Saved data entries:
○ ○ ○ ○

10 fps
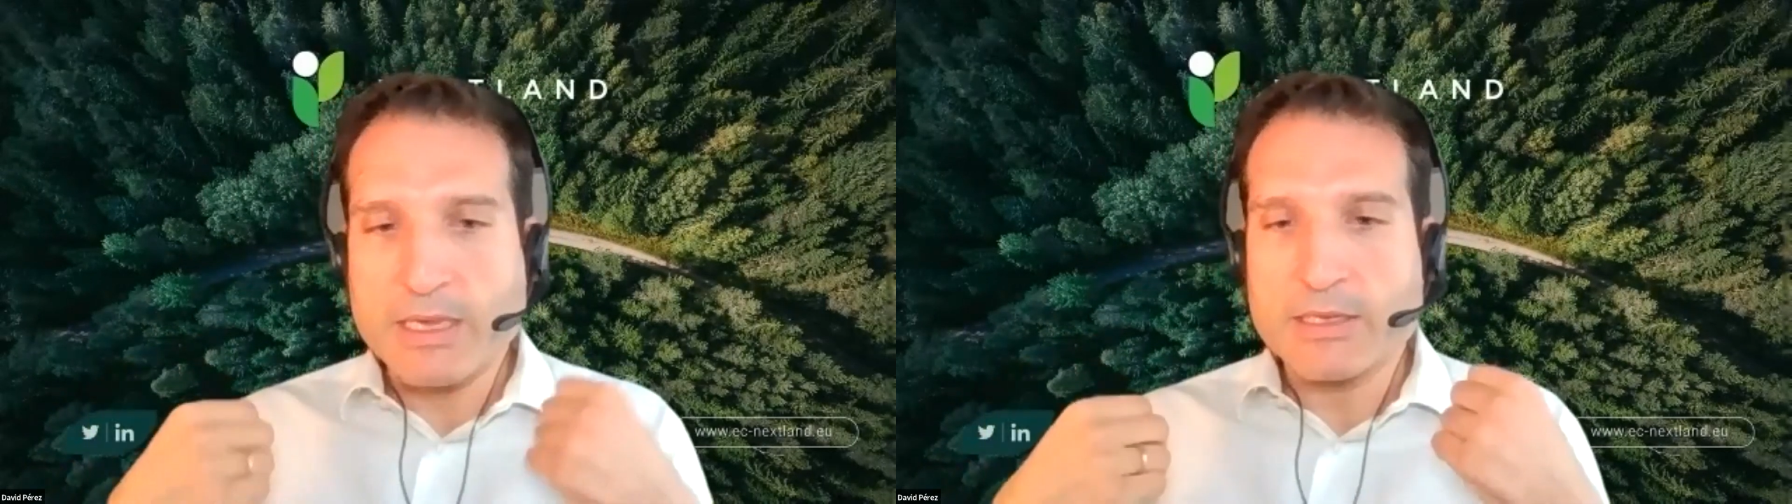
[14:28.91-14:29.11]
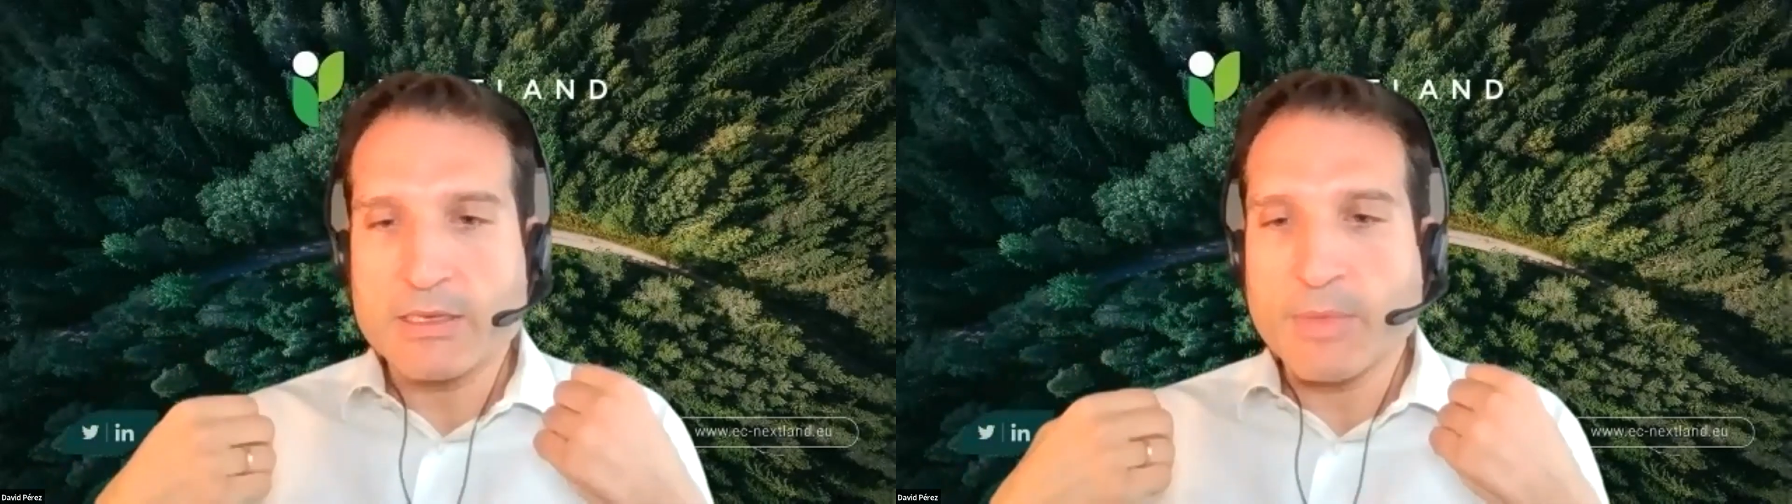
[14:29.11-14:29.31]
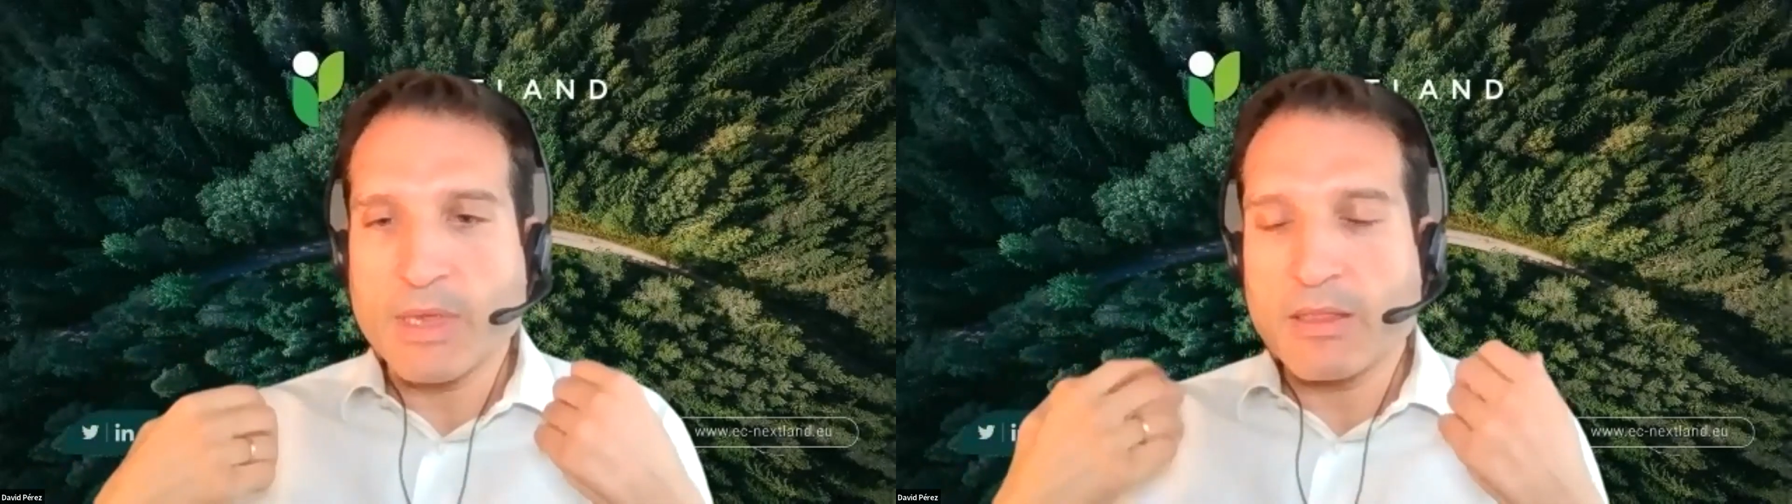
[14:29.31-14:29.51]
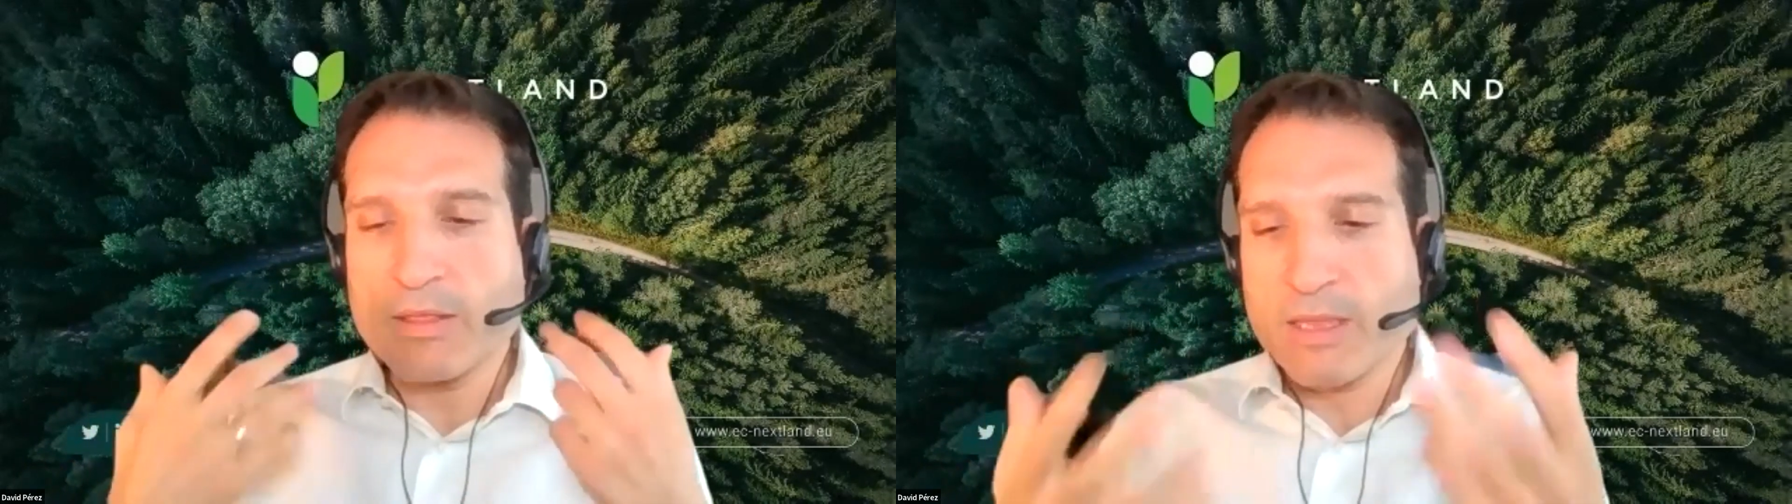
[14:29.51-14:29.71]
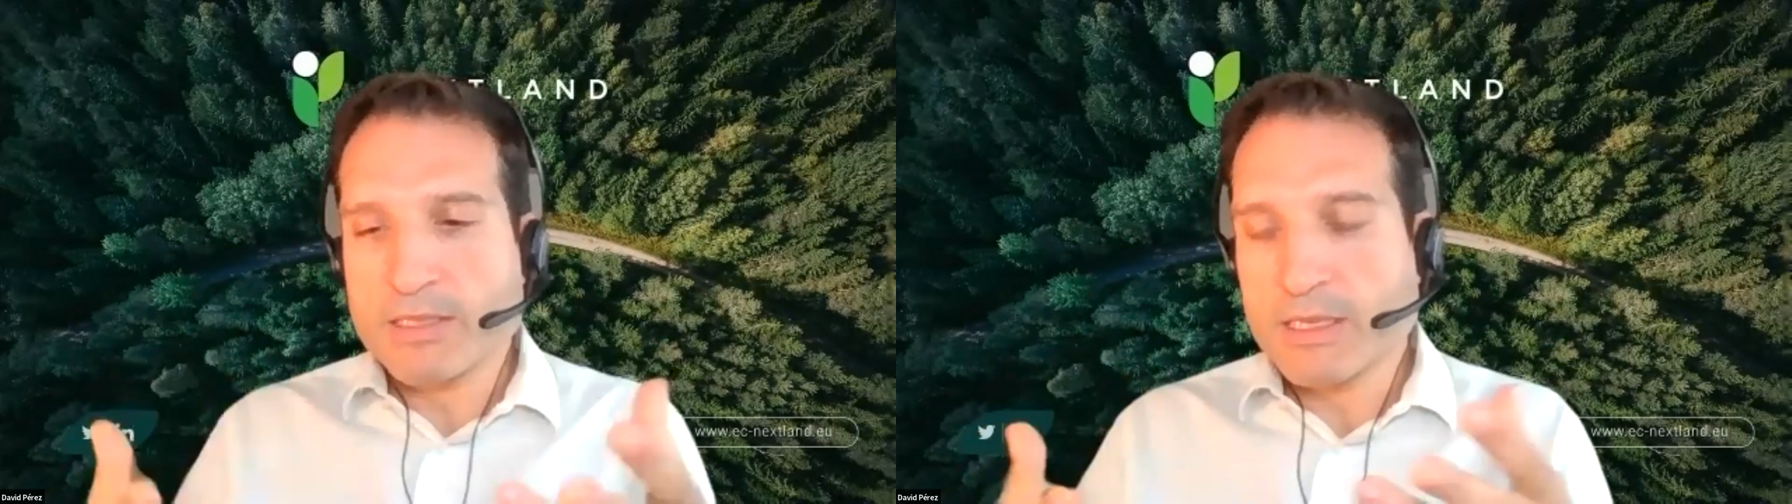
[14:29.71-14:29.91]
and making
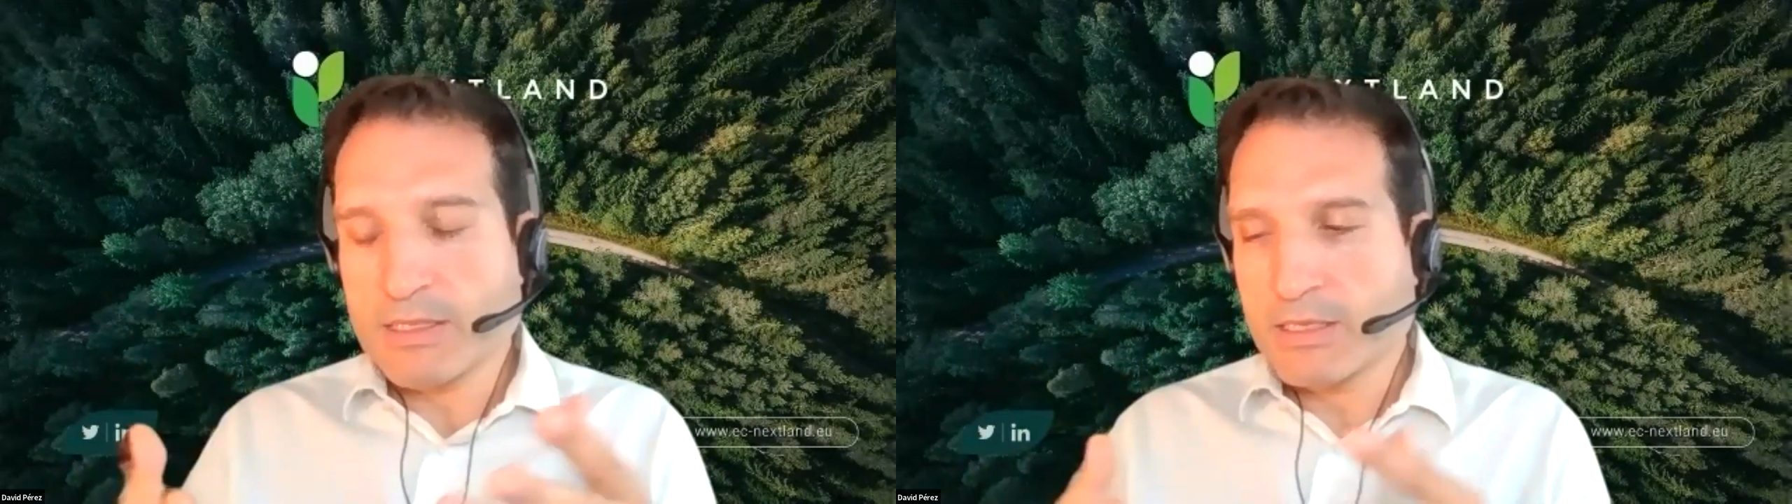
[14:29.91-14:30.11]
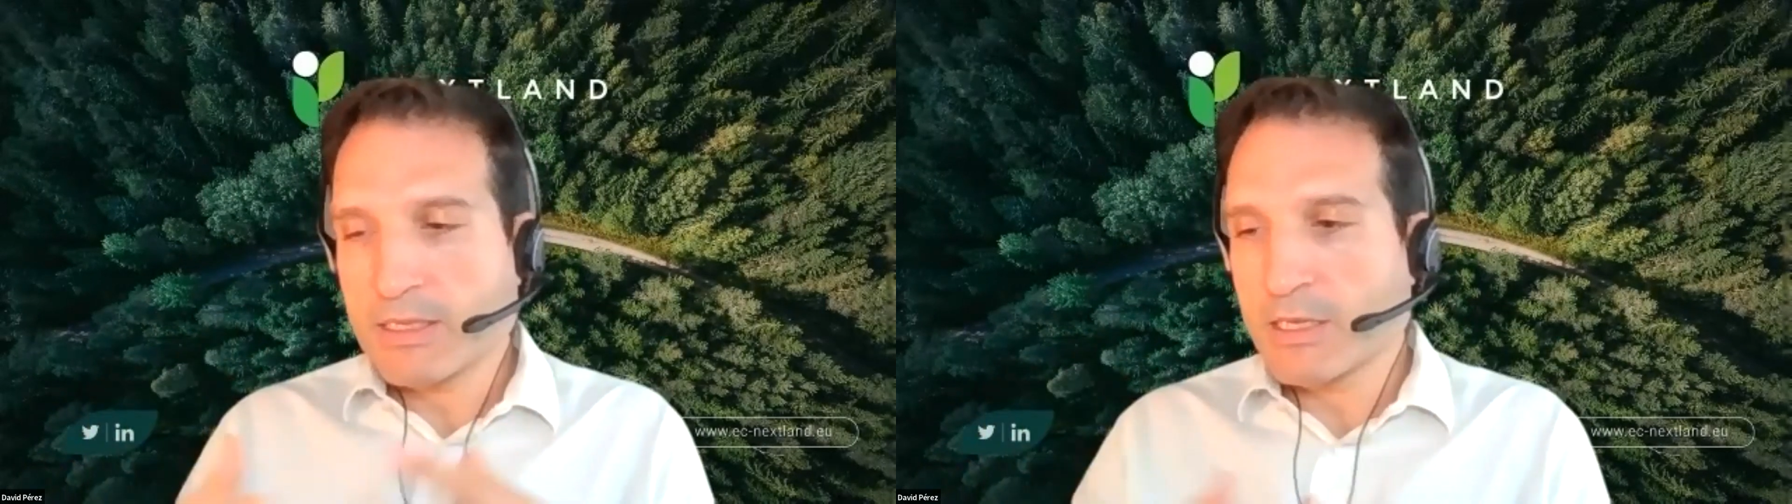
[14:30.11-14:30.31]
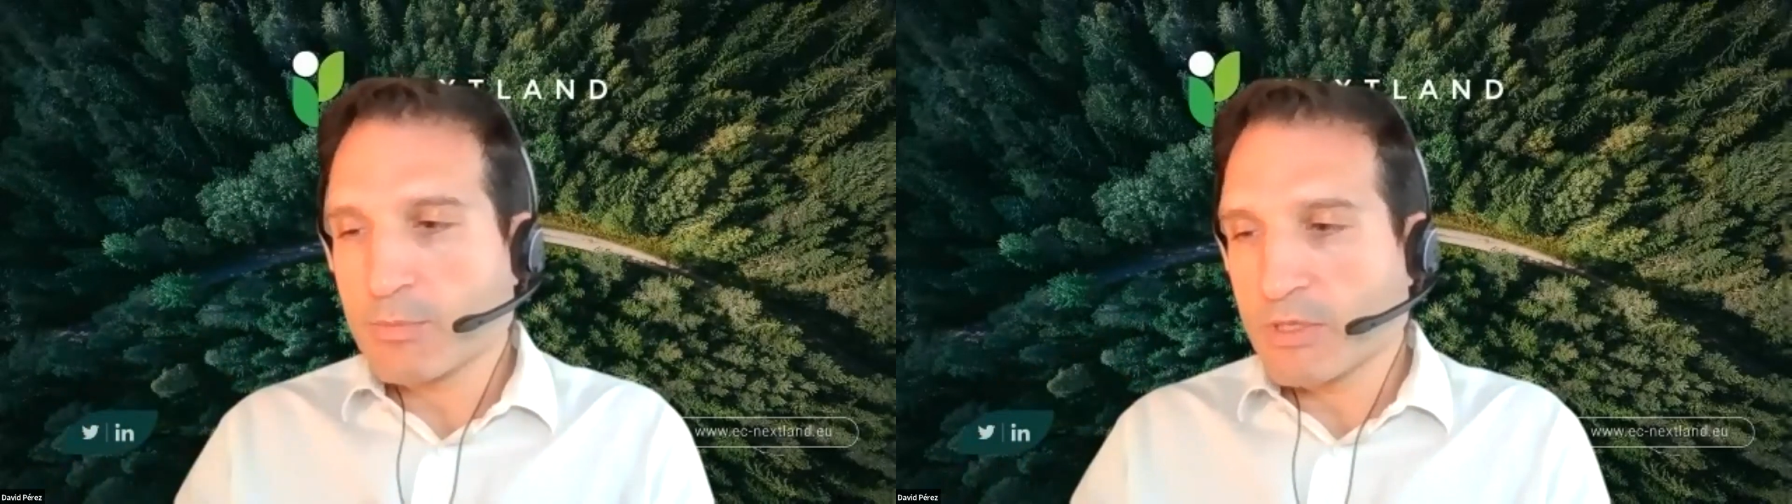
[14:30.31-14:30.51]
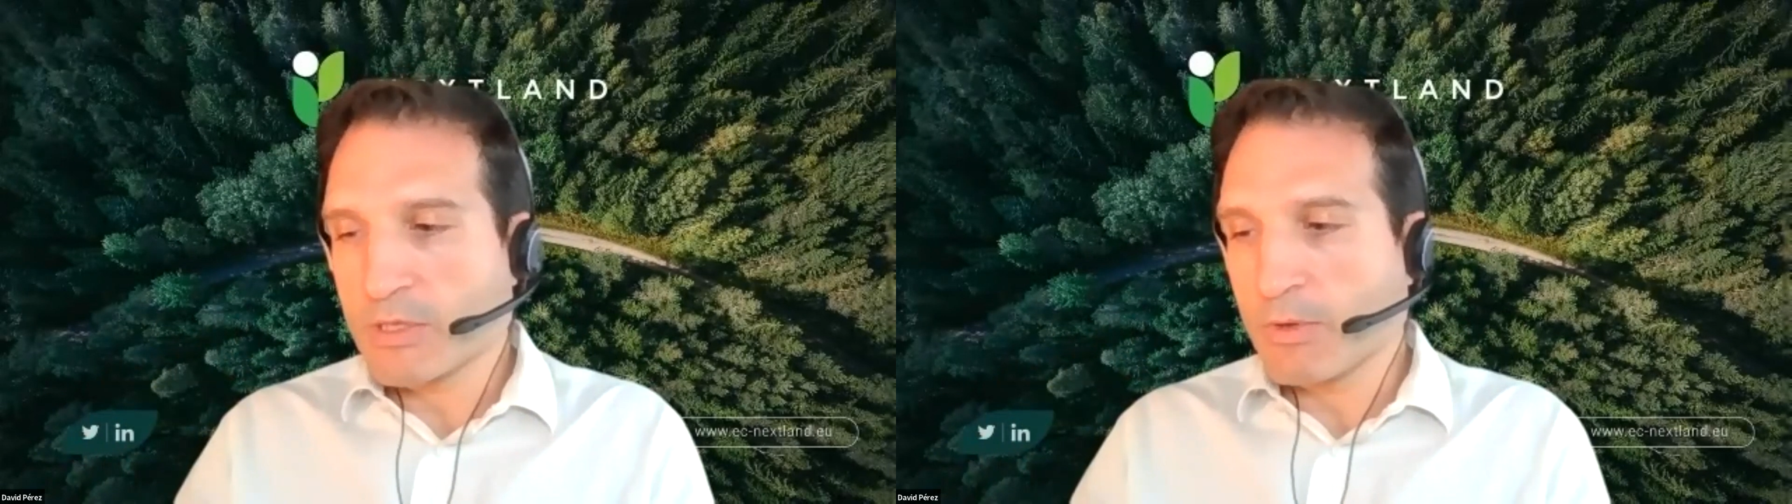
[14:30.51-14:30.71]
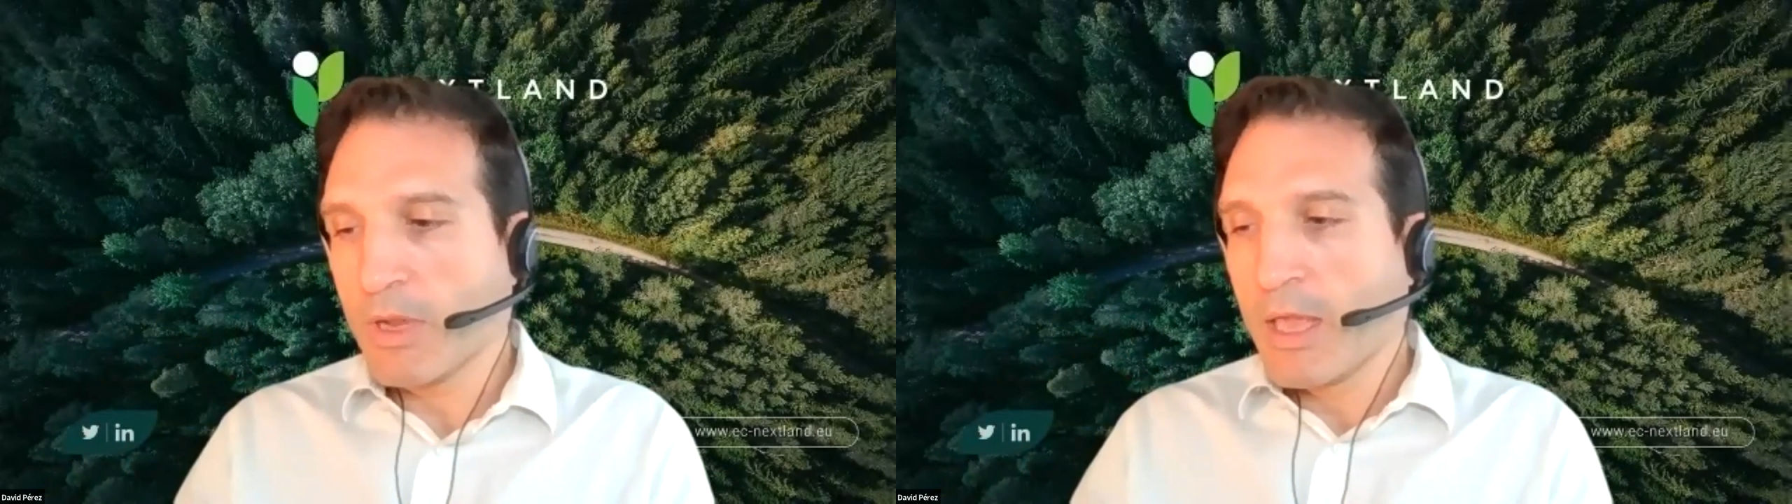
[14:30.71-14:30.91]
things as easy as
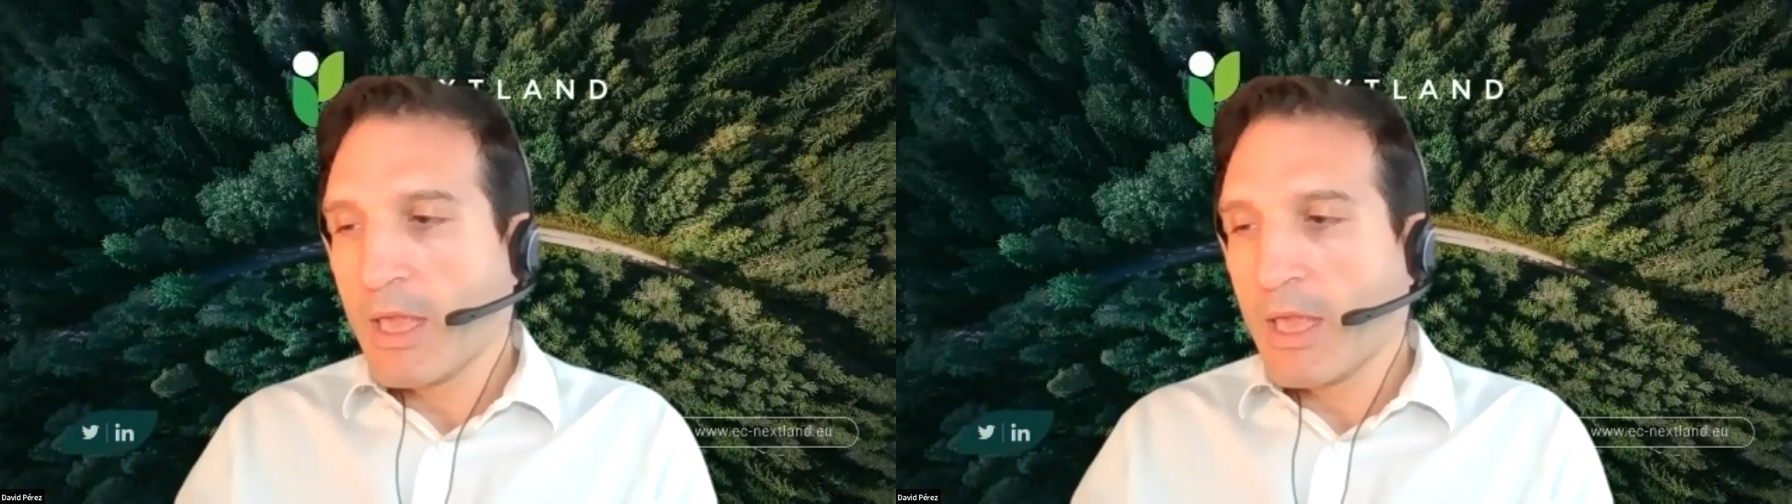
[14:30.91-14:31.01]
possible.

○ ○ ○ ○

Problem requirements - The job here is to retype the data exactly, with no pictures included.

Written solution -
10 fps
[14:28.91-14:29.11]
[14:29.11-14:29.31]
[14:29.31-14:29.51]
[14:29.51-14:29.71]
[14:29.71-14:29.91]
and making
[14:29.91-14:30.11]
[14:30.11-14:30.31]
[14:30.31-14:30.51]
[14:30.51-14:30.71]
[14:30.71-14:30.91]
things as easy as
[14:30.91-14:31.01]
possible.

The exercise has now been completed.